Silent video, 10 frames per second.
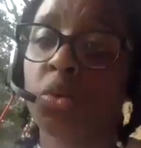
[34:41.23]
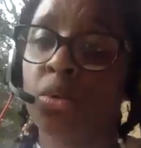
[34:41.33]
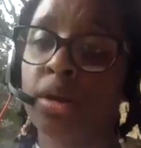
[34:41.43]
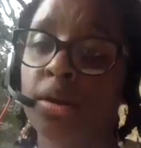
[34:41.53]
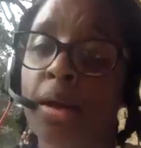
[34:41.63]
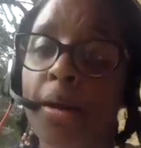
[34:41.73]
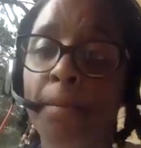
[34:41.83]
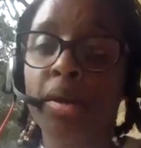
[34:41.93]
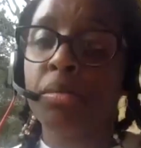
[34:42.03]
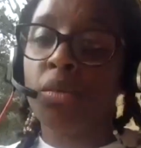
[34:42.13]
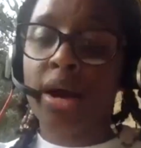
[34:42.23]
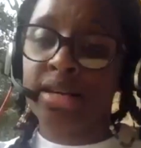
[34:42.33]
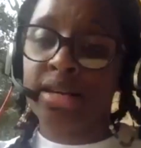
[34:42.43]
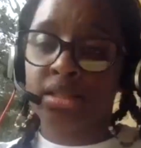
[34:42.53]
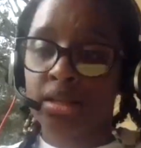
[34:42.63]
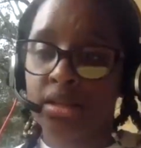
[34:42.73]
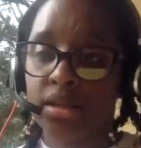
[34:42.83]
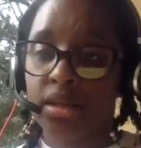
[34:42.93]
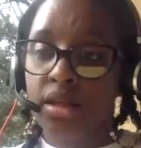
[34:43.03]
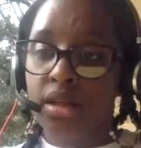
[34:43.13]
on memorizing
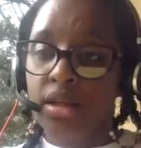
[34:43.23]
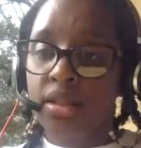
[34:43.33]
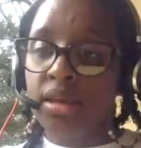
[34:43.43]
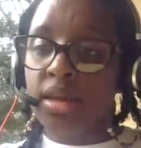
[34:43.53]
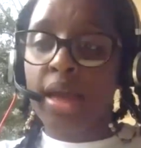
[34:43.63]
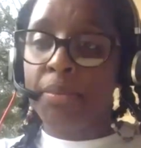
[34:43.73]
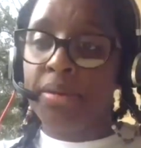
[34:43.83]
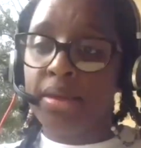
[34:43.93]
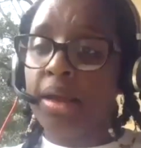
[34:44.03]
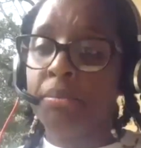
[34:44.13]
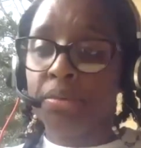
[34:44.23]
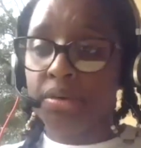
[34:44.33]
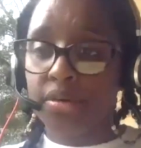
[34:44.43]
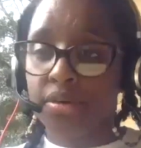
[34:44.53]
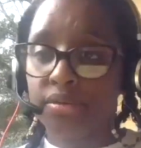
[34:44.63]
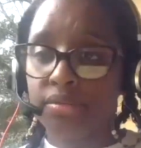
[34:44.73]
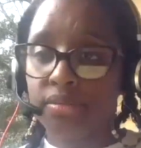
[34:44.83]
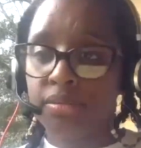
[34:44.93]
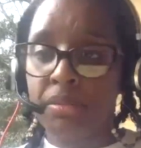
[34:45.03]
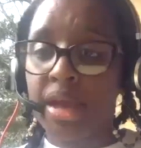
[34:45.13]
the APA book
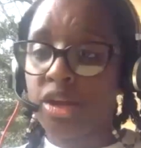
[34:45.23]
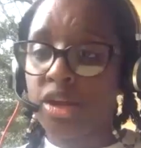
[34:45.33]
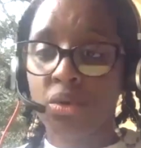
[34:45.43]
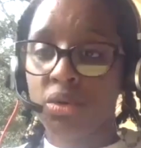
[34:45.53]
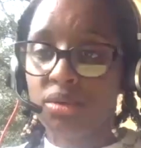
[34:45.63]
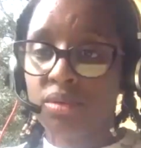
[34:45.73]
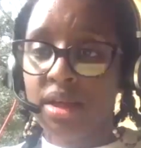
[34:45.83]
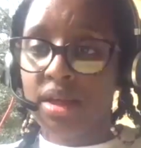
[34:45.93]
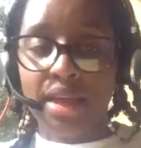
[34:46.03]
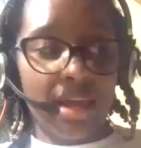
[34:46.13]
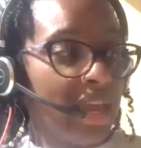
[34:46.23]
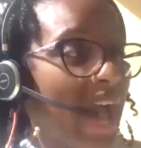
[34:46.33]
manual, and I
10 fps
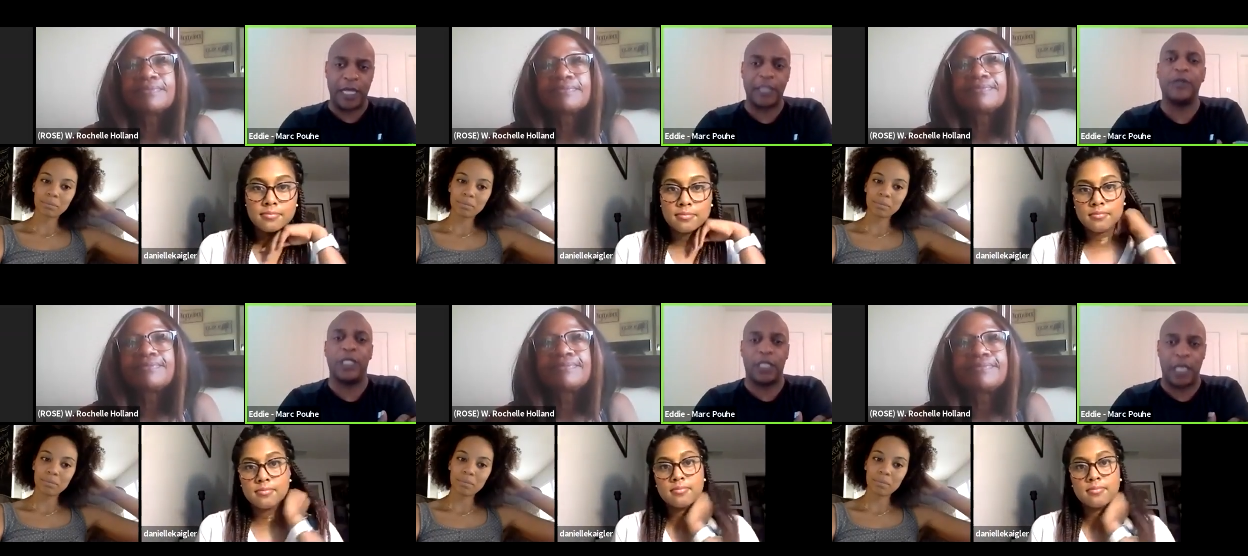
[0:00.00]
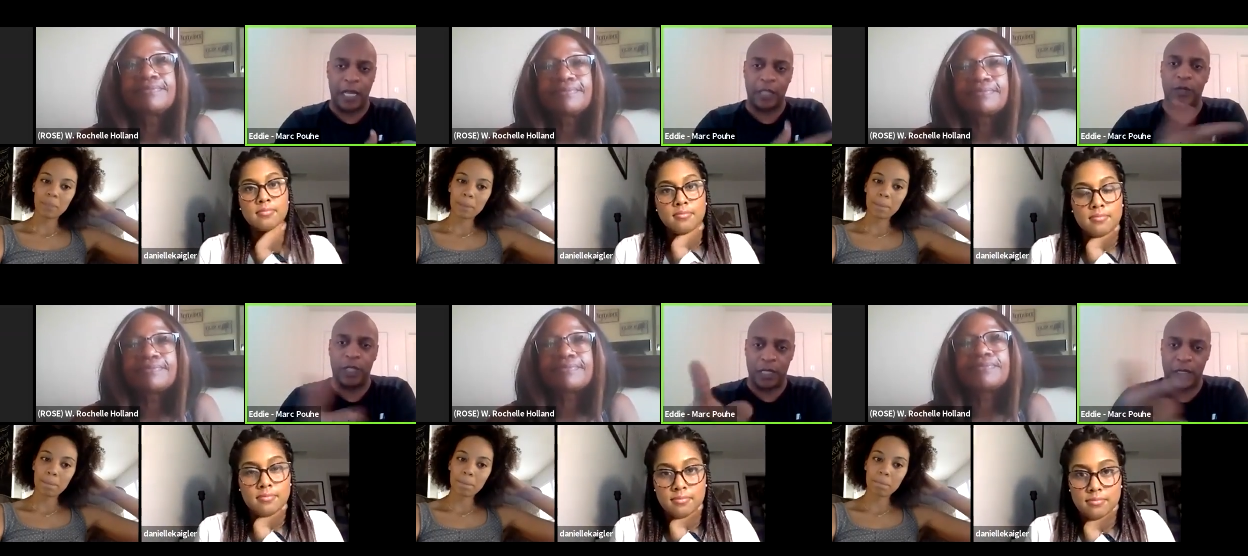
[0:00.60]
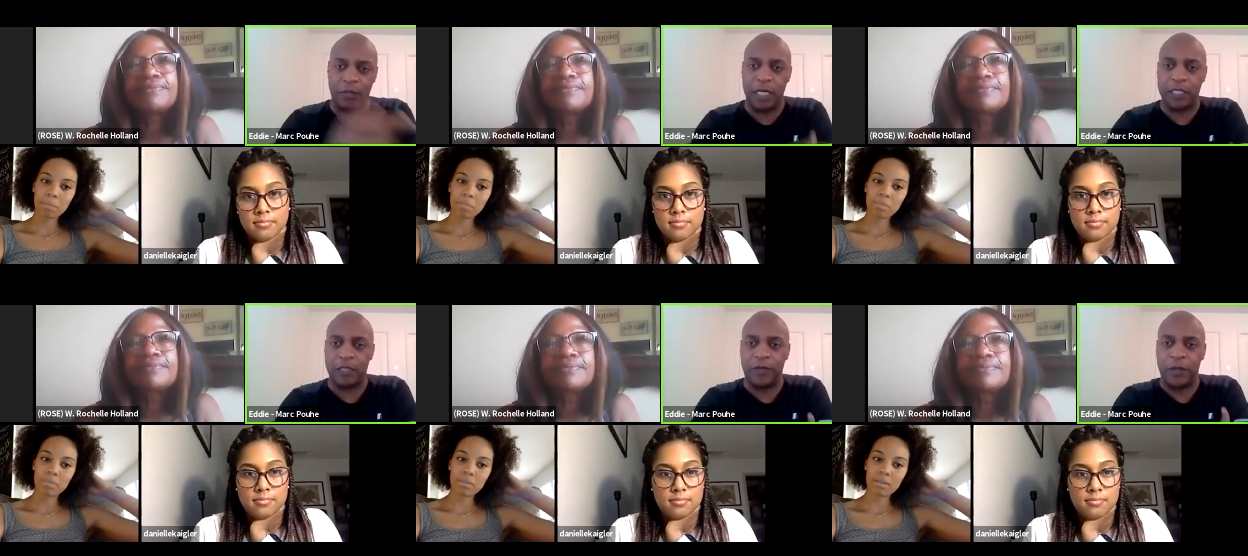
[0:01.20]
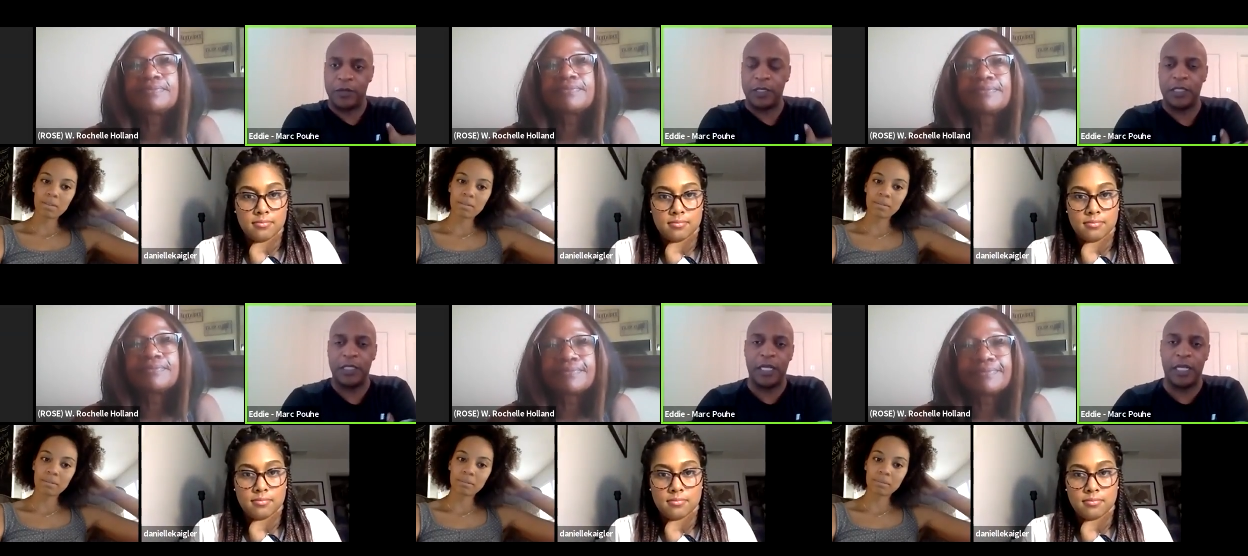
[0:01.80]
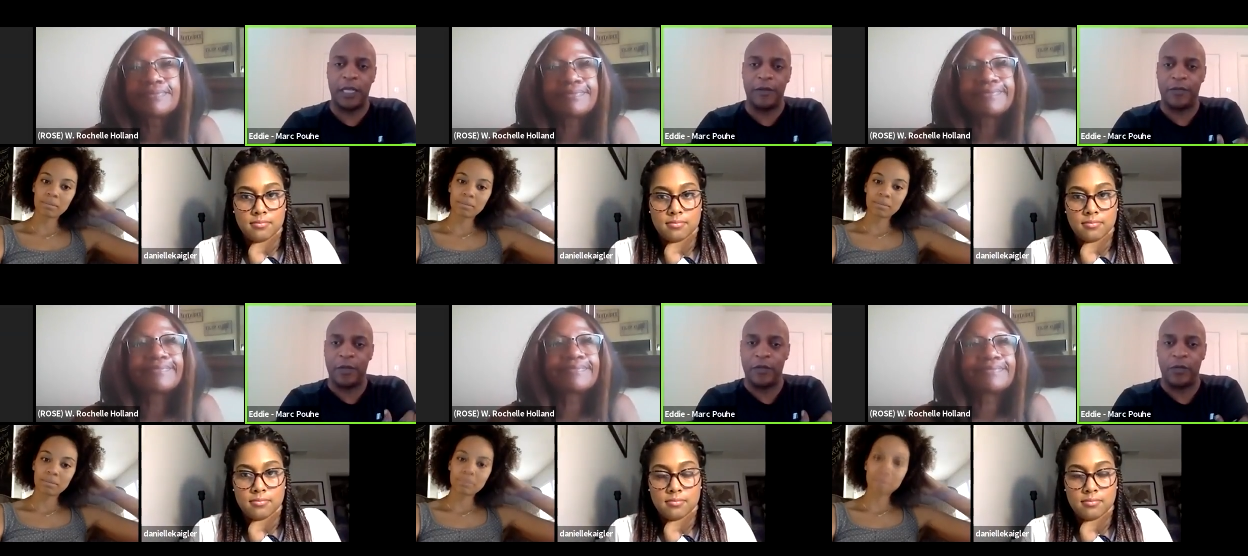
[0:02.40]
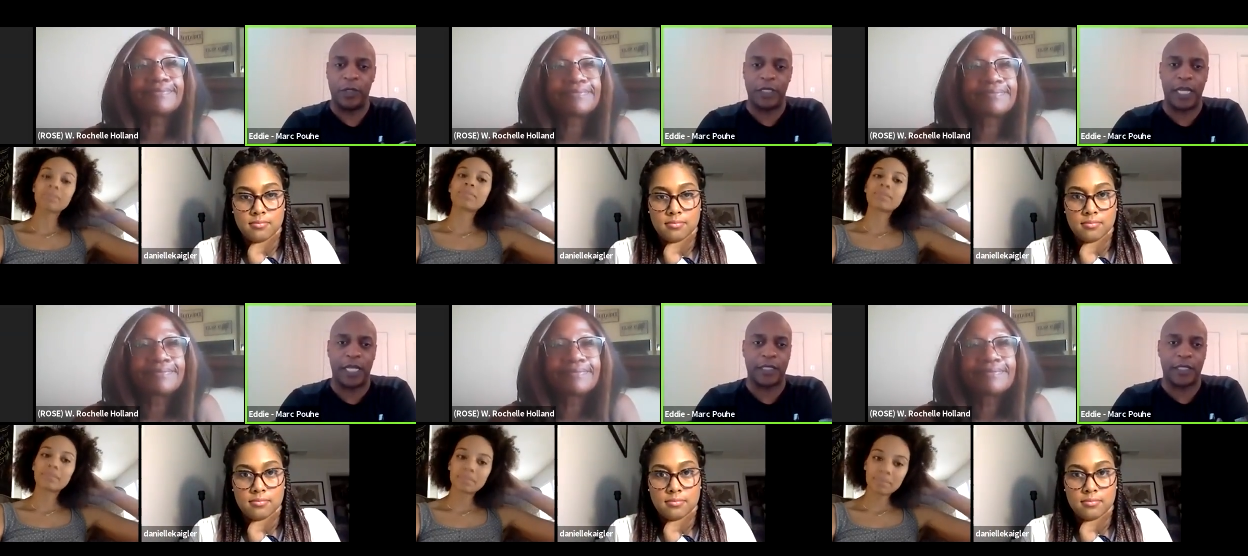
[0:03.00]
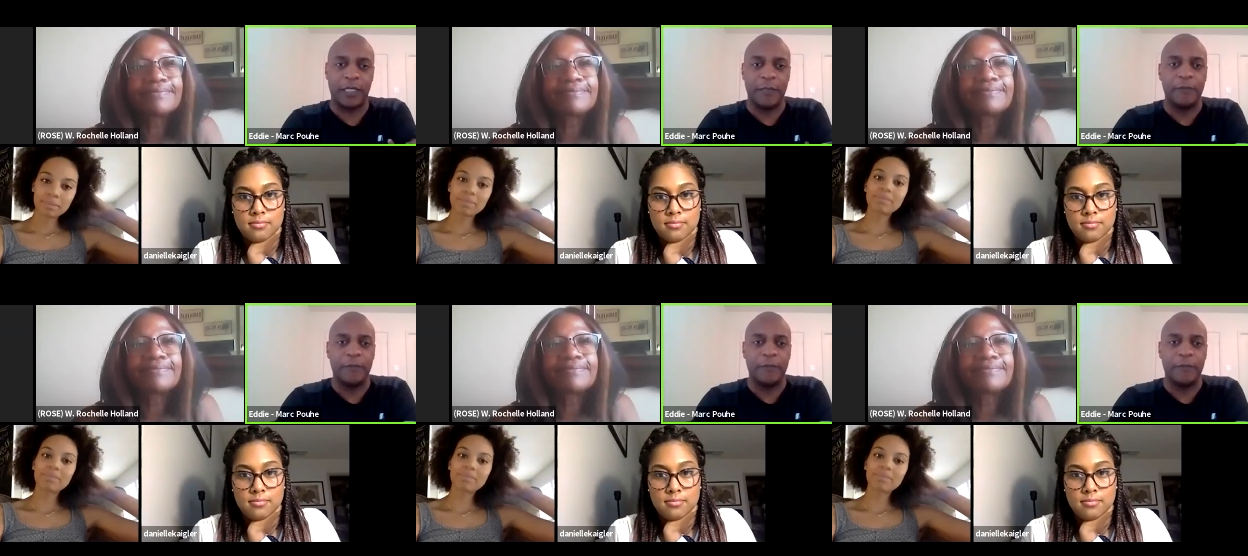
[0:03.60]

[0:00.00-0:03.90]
Speaker 1: I actually went to college with Melissa Vogt yeah, uh, from the Vortex.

--------------------------------------------------

Please return the whole listing exactly. Do not copy its images.

Silent video, 10 frames per second.
[34:41.23]
[34:41.33]
[34:41.43]
[34:41.53]
[34:41.63]
[34:41.73]
[34:41.83]
[34:41.93]
[34:42.03]
[34:42.13]
[34:42.23]
[34:42.33]
[34:42.43]
[34:42.53]
[34:42.63]
[34:42.73]
[34:42.83]
[34:42.93]
[34:43.03]
[34:43.13]
on memorizing
[34:43.23]
[34:43.33]
[34:43.43]
[34:43.53]
[34:43.63]
[34:43.73]
[34:43.83]
[34:43.93]
[34:44.03]
[34:44.13]
[34:44.23]
[34:44.33]
[34:44.43]
[34:44.53]
[34:44.63]
[34:44.73]
[34:44.83]
[34:44.93]
[34:45.03]
[34:45.13]
the APA book
[34:45.23]
[34:45.33]
[34:45.43]
[34:45.53]
[34:45.63]
[34:45.73]
[34:45.83]
[34:45.93]
[34:46.03]
[34:46.13]
[34:46.23]
[34:46.33]
manual, and I
10 fps
[0:00.00]
[0:00.60]
[0:01.20]
[0:01.80]
[0:02.40]
[0:03.00]
[0:03.60]

[0:00.00-0:03.90]
Speaker 1: I actually went to college with Melissa Vogt yeah, uh, from the Vortex.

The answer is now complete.